Required work
The entries are to be reproduced word for word, with all images left out.

Collected data
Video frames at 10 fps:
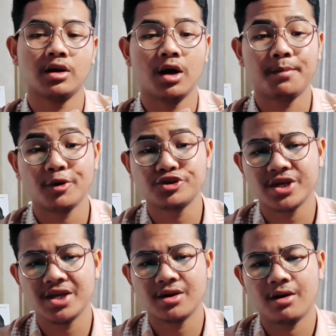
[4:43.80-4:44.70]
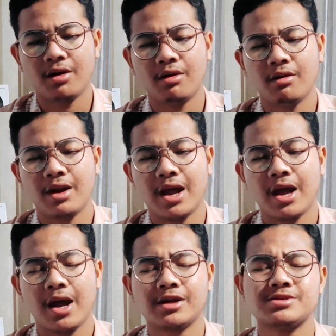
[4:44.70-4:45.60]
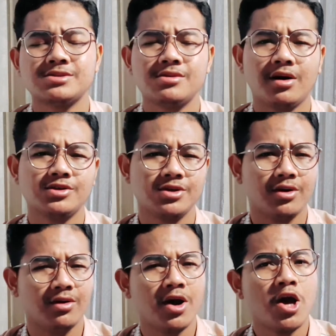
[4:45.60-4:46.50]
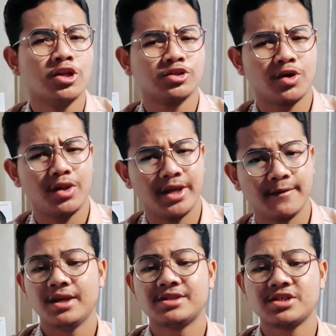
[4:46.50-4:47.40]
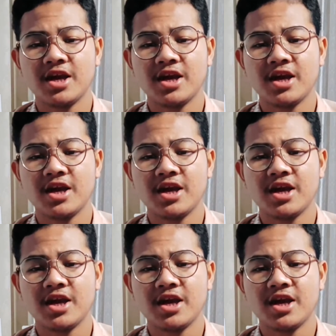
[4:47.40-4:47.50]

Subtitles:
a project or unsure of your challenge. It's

Your solution
Video frames at 10 fps:
[4:43.80-4:44.70]
[4:44.70-4:45.60]
[4:45.60-4:46.50]
[4:46.50-4:47.40]
[4:47.40-4:47.50]

Subtitles:
a project or unsure of your challenge. It's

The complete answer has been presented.